Work required. In the data below, find the lines containing "Transcript" and say how many there are, nothing more.

Data extracts.
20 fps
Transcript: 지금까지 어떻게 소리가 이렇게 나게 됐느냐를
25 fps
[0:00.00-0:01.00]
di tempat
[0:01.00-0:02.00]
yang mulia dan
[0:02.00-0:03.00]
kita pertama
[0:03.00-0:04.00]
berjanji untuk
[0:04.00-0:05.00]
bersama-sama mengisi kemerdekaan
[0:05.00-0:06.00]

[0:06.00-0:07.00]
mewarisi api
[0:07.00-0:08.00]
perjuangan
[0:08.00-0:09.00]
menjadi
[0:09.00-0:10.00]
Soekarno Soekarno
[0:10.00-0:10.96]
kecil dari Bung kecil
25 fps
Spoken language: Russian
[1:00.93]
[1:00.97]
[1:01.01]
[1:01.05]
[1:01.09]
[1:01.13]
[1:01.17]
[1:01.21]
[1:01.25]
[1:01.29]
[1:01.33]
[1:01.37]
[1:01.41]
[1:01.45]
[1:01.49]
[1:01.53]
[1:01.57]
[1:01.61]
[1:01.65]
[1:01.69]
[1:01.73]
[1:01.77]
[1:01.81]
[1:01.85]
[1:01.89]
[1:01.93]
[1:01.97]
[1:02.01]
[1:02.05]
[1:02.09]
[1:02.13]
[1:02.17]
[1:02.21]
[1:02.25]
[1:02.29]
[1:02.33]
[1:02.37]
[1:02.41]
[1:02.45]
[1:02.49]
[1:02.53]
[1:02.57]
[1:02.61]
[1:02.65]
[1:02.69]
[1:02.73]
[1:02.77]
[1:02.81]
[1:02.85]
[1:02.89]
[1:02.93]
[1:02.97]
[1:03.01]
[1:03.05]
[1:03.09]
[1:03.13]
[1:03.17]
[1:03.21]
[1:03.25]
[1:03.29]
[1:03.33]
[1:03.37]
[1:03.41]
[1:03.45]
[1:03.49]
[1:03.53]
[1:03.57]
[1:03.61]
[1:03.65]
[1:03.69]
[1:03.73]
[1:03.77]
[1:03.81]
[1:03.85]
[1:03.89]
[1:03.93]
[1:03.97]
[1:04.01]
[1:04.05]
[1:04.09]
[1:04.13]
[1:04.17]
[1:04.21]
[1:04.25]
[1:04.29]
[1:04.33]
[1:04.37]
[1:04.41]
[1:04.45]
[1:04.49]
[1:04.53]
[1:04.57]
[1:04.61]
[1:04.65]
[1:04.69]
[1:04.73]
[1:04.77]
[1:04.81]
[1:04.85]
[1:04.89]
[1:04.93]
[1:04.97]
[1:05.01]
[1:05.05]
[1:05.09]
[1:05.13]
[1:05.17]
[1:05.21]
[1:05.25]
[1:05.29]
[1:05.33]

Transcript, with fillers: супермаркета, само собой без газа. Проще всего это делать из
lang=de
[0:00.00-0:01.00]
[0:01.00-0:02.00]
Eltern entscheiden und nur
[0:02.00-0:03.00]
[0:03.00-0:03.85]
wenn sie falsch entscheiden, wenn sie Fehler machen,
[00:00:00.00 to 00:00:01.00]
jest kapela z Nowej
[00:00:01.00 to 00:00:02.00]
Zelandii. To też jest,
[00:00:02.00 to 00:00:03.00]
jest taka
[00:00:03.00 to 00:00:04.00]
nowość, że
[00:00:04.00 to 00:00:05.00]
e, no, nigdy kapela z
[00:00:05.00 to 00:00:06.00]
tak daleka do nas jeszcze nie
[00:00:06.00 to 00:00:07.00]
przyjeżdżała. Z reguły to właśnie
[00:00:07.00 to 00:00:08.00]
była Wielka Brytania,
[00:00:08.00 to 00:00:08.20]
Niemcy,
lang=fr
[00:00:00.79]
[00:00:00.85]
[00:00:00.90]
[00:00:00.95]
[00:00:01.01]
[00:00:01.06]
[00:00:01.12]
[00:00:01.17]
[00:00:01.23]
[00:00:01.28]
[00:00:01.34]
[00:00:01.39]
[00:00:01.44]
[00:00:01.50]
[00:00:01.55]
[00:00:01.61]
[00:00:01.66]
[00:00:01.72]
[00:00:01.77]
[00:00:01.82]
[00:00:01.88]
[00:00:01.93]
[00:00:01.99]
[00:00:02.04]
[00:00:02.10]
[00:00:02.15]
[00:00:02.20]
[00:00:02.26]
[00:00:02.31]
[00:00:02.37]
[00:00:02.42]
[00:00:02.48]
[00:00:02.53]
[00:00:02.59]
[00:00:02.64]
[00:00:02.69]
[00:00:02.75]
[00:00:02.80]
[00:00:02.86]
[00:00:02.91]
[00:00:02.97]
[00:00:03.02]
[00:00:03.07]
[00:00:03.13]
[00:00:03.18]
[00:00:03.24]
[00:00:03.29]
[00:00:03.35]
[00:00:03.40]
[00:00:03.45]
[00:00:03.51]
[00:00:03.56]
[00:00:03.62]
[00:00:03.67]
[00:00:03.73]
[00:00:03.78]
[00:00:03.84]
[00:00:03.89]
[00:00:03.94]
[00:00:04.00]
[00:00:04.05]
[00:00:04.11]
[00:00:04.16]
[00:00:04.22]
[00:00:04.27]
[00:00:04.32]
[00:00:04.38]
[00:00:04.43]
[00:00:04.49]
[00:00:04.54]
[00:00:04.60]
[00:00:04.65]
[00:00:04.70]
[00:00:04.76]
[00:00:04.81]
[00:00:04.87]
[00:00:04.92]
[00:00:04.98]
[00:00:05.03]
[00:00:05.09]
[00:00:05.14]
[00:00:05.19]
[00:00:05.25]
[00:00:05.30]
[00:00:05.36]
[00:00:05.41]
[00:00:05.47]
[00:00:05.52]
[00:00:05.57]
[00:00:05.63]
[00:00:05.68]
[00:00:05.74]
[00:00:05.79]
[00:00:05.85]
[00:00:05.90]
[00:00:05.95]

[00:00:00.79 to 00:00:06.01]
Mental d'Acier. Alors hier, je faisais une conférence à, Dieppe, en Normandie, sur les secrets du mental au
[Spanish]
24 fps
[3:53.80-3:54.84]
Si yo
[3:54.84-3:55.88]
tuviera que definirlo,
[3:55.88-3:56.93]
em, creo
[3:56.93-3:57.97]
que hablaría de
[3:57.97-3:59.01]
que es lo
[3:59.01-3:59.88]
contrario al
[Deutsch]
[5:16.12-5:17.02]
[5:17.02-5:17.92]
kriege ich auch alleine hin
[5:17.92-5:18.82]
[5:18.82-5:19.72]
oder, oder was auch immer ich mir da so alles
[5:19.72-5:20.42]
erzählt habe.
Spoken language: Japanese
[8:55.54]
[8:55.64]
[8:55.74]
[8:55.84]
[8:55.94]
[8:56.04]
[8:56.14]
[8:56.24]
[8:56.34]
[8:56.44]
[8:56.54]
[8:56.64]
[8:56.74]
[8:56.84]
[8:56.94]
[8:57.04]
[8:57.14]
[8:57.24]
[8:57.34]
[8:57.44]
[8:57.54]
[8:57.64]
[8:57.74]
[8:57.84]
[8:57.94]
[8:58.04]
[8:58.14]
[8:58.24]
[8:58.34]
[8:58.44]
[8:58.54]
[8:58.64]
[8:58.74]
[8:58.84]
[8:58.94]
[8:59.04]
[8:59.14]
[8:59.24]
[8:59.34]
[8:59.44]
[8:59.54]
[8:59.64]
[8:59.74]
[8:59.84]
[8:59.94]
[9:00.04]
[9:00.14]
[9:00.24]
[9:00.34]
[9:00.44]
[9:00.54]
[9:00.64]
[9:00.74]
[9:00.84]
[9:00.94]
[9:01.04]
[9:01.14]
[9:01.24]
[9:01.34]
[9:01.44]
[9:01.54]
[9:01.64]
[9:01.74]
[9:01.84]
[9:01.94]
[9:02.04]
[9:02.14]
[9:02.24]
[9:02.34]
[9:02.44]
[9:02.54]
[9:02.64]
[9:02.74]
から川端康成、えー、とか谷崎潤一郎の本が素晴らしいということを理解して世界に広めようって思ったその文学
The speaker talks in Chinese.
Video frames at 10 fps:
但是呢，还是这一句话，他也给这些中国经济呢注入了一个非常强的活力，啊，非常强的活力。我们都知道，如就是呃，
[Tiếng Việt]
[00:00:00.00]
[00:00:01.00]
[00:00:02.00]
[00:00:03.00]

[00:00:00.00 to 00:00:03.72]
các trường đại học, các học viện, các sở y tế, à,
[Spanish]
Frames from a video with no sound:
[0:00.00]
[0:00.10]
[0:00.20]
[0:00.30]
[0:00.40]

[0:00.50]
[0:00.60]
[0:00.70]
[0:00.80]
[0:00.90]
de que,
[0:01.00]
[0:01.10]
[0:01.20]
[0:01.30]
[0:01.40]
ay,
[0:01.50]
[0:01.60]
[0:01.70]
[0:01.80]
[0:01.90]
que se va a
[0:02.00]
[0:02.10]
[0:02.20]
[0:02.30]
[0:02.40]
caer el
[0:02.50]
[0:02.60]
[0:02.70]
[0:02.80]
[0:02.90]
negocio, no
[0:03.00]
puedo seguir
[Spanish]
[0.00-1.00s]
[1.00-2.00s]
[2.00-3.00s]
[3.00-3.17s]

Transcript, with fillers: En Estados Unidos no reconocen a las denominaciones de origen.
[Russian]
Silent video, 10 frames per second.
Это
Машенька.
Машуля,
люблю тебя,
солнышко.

Answer space. 3